Patrick Wildermann, Tagesspiegel, 21.09.20

“(…) The show is a potent mixture of witches’ sabbath and a discourse on exploitation, which, as is customary in She She Pop, finds its roots in the group’s radical exhibitionism, but almost immediately spills over into a comprehensive structural analysis that spans decades. In the witches’ cauldron, we find the pathologised woman of around fifty; medical research, which orients its drugs on men’s organisms; an armada of misogynistic poets and thinkers (such as Rainer Maria Rilke and “The Faded One”) alongside many other wicked things, combined with unsparing close-ups of fleshy folds, drooping breasts and the members’ thinning hair. Those who scream “authenticity” here must also scream “ironic twist”, because the much-maligned concept of authenticity is, as always in She She Pop’s work, skilfully undermined in this lecture-performance that combines text, music (Santiago Blaum), video (Benjamin Krieg) and outlandish costumes (Lea Søvsø).”
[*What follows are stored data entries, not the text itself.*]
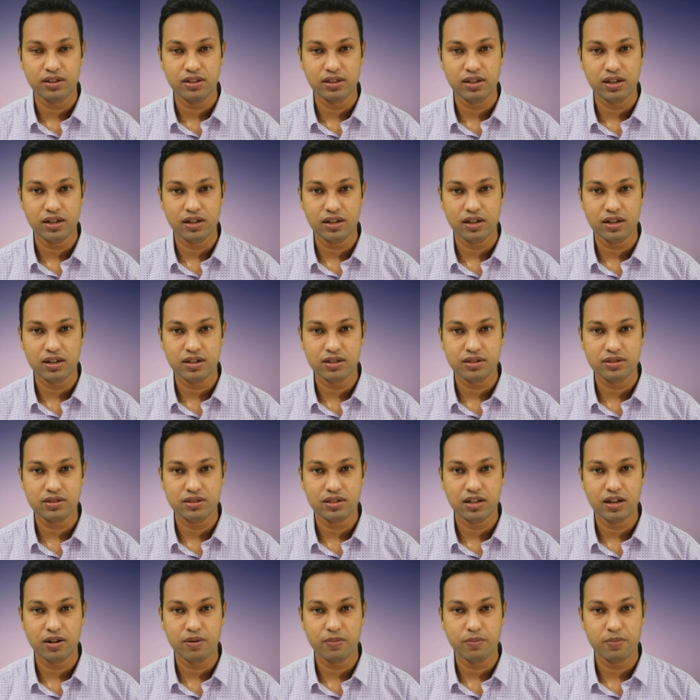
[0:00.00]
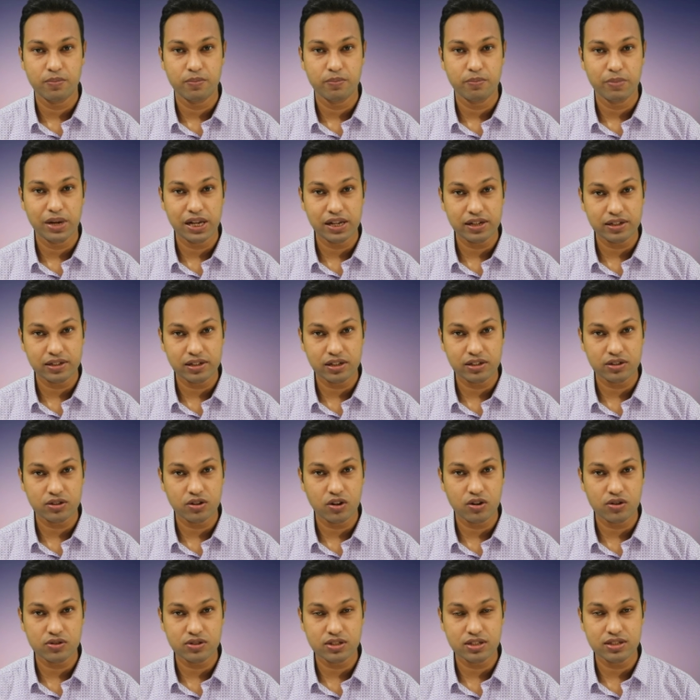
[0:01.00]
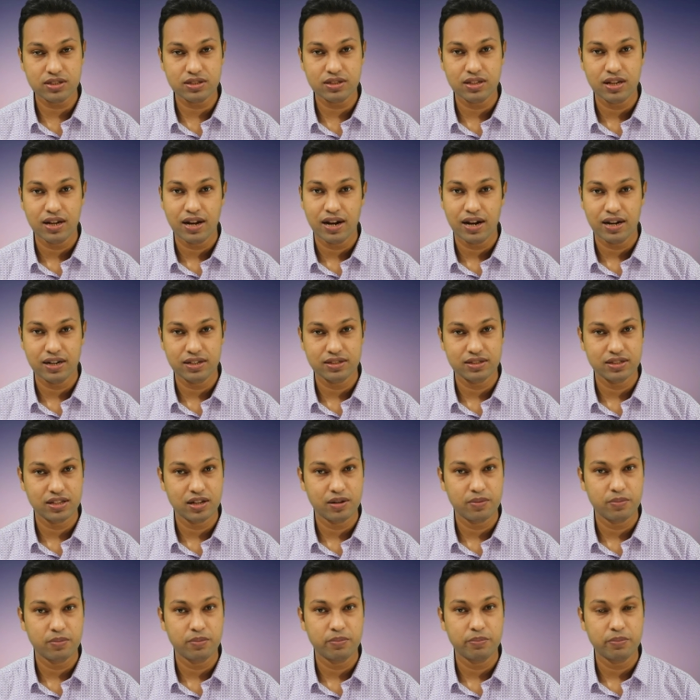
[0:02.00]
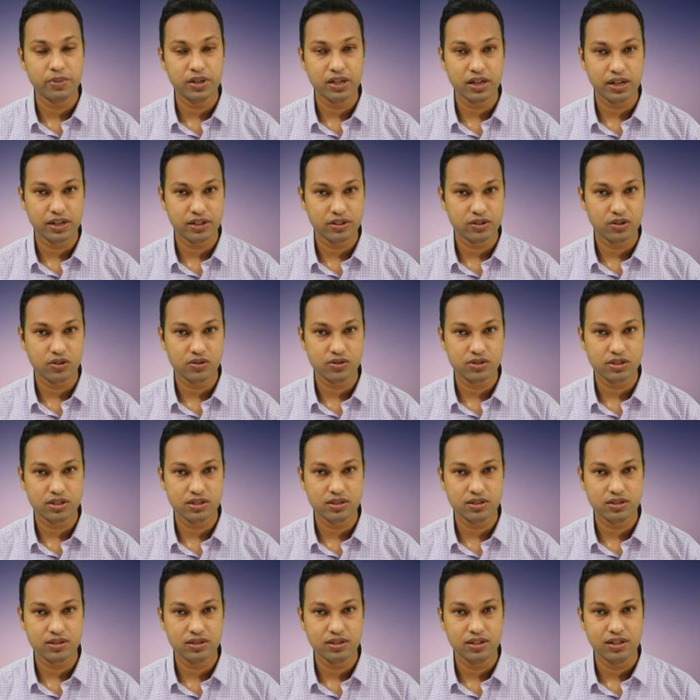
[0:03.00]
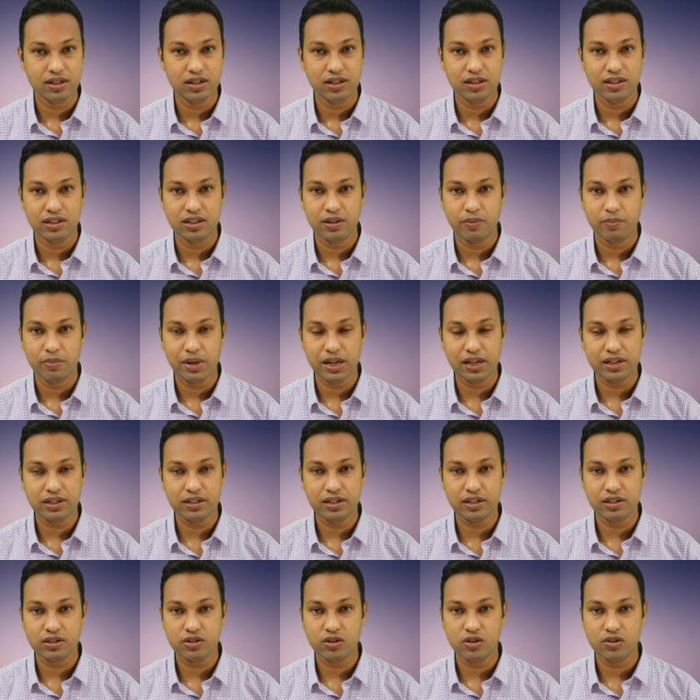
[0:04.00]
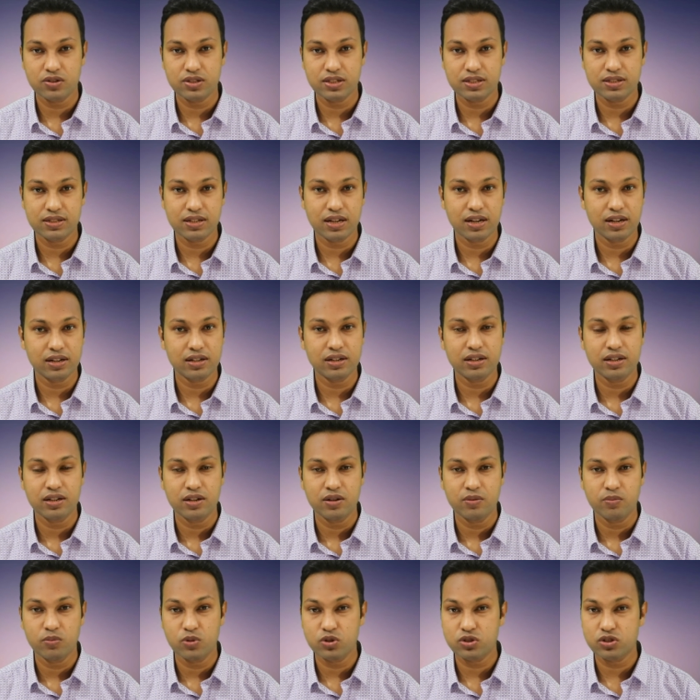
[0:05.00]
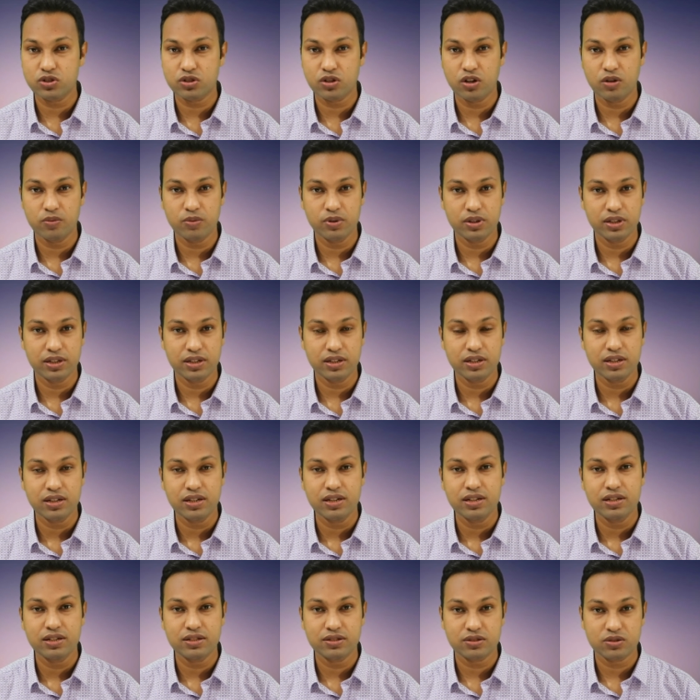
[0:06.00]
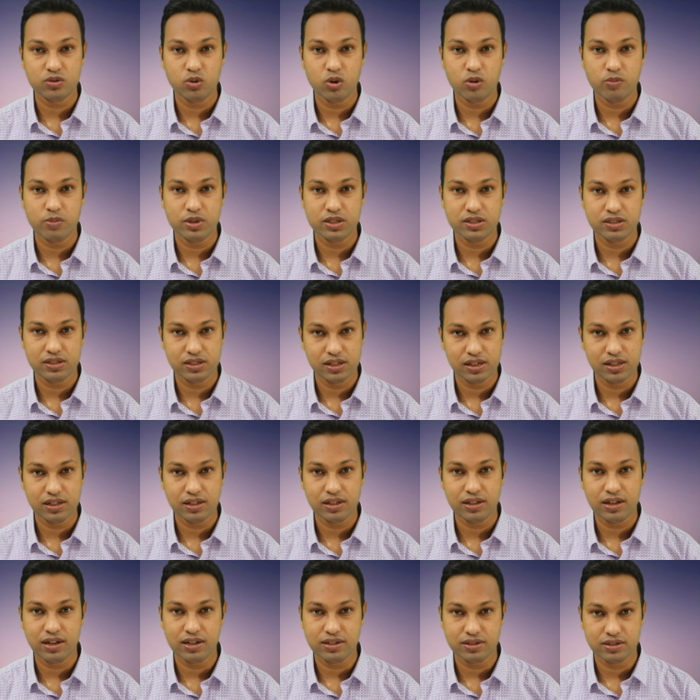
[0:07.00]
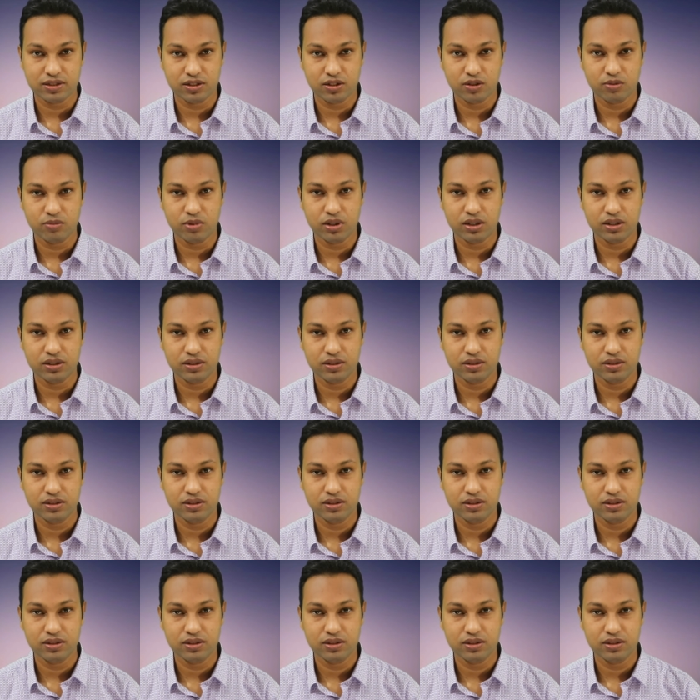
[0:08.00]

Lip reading: there are some malignant causes and some benign causes. The malignant causes are most commonly squamous cell carcinoma.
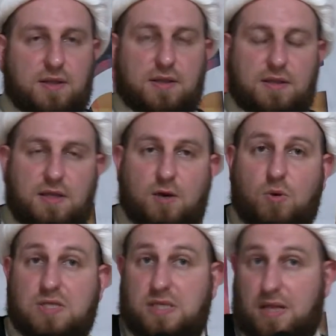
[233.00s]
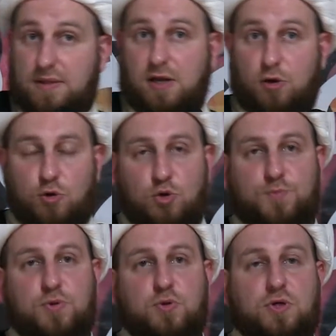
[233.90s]
There was another
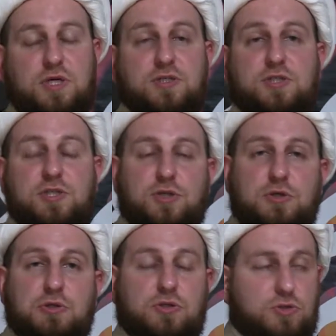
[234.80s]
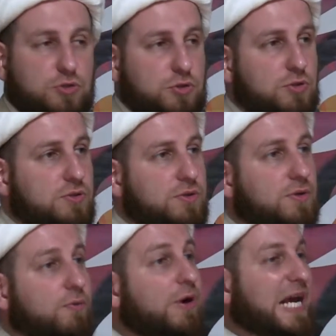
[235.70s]
group who continued to
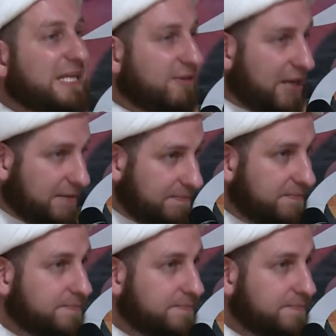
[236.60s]
raid them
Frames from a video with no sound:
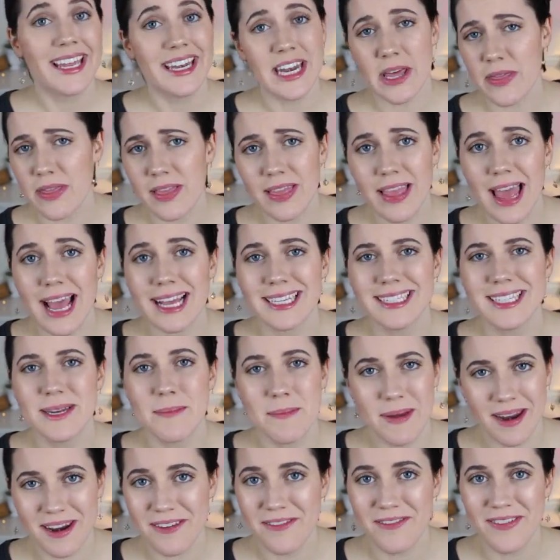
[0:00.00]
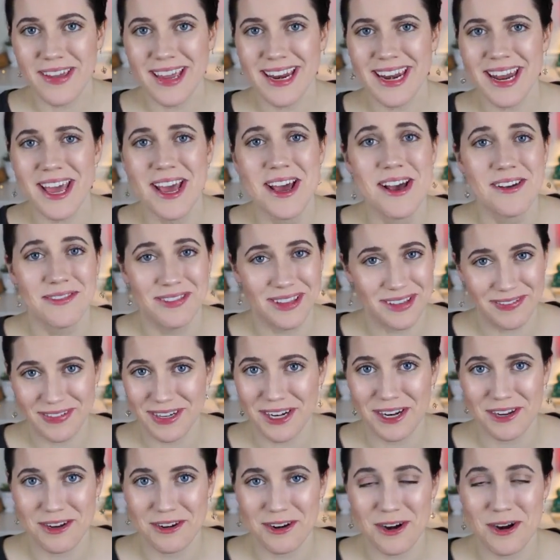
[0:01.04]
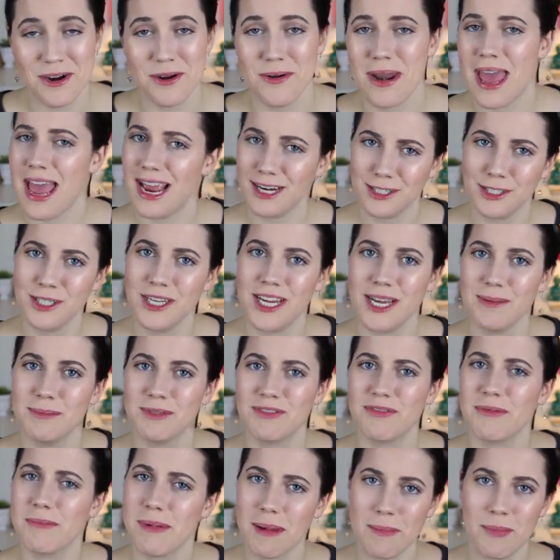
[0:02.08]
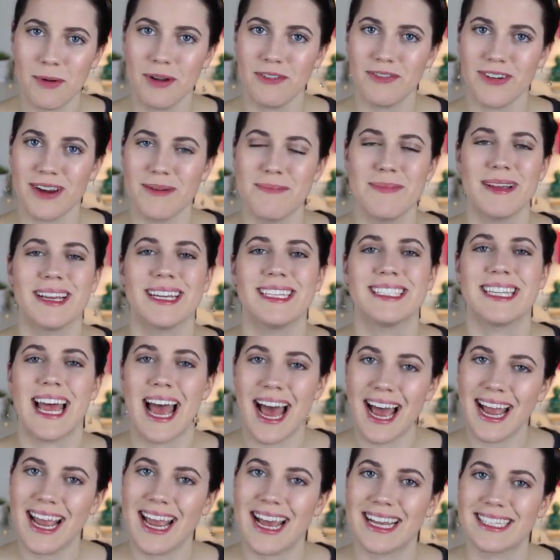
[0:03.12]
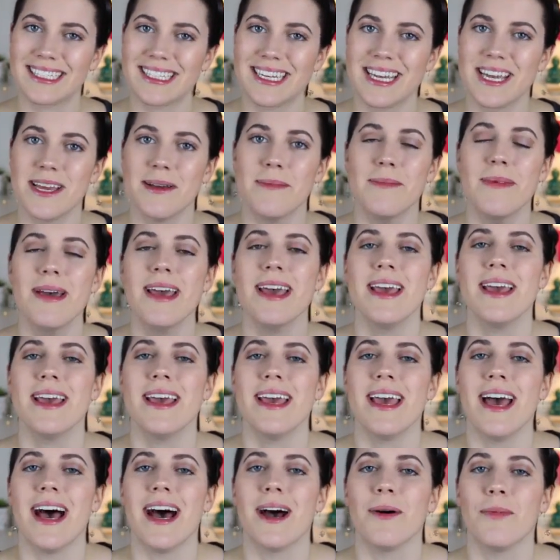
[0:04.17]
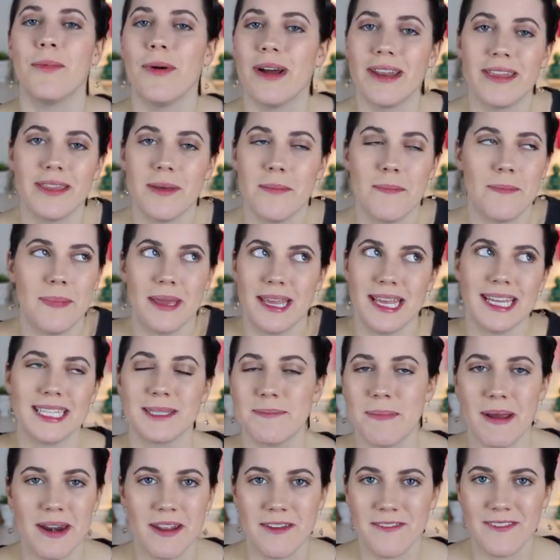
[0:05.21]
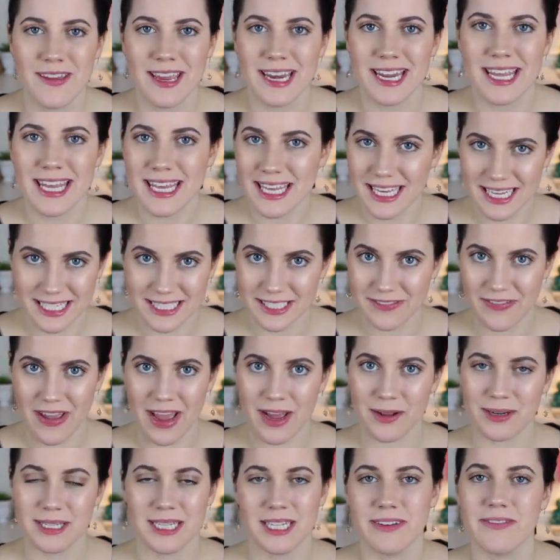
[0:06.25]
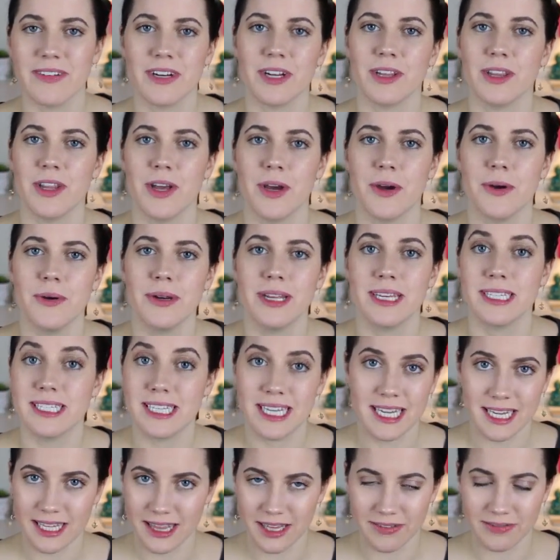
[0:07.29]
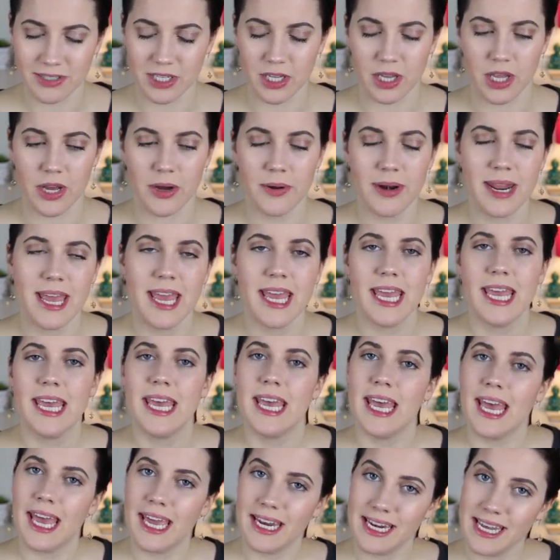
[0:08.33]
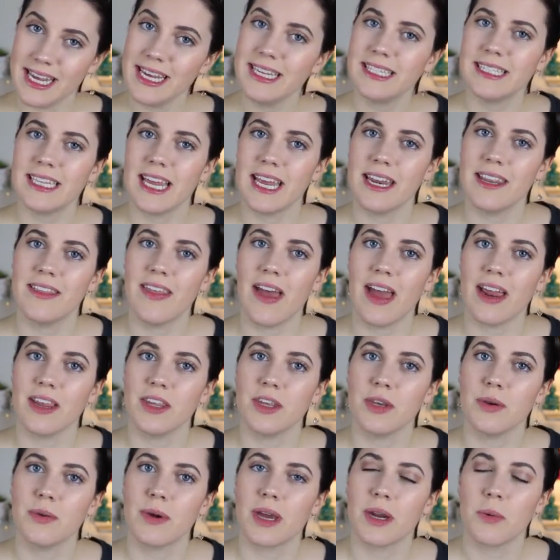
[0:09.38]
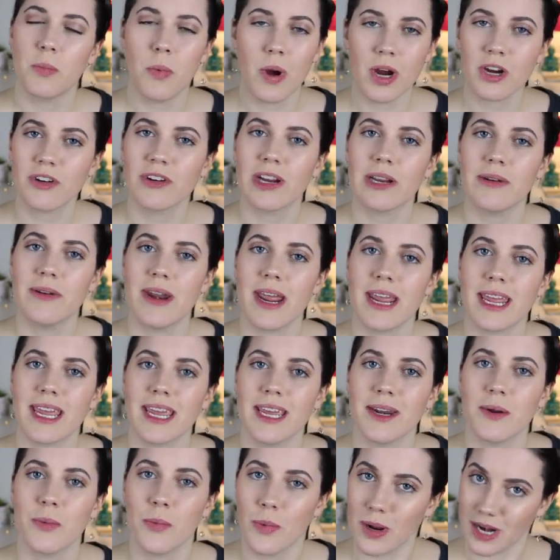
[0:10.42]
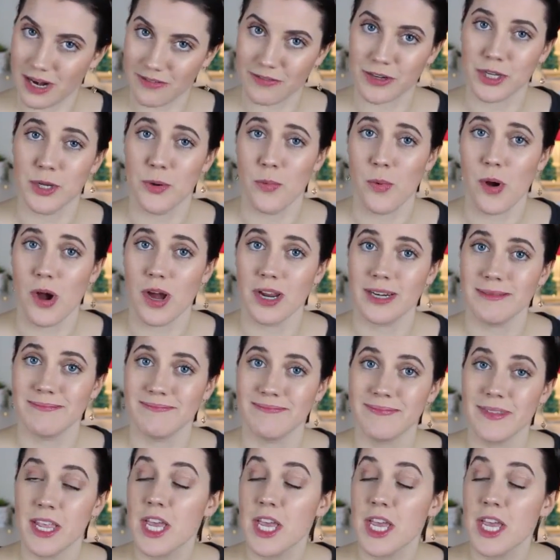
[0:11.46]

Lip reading: Now, the last benefit of living on your own actually comes from my boyfriend, because I asked him what the biggest benefit he has found living alone, because he lives alone. And he said that you can walk around naked whenever you want.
Dorte Lena Eilers, Theater der Zeit, 1/2021

“(…) She She Pop declares war on the patriarchs of this world and then belt out Lana Del Rey’s “Young and Beautiful”, in which being “young” and “beautiful” happen not to be requirements for a worthwhile life. Now, if not sooner, it is clear that the group understands female issues without falling into heavy-handed activism. Because this is not a moralising show. It considers its subject realistically in the context of culture and pop-culture, initiating a self-healing process with its open display of bodies and self-doubt, of which many fashionably feminist theatre professionals can only dream.”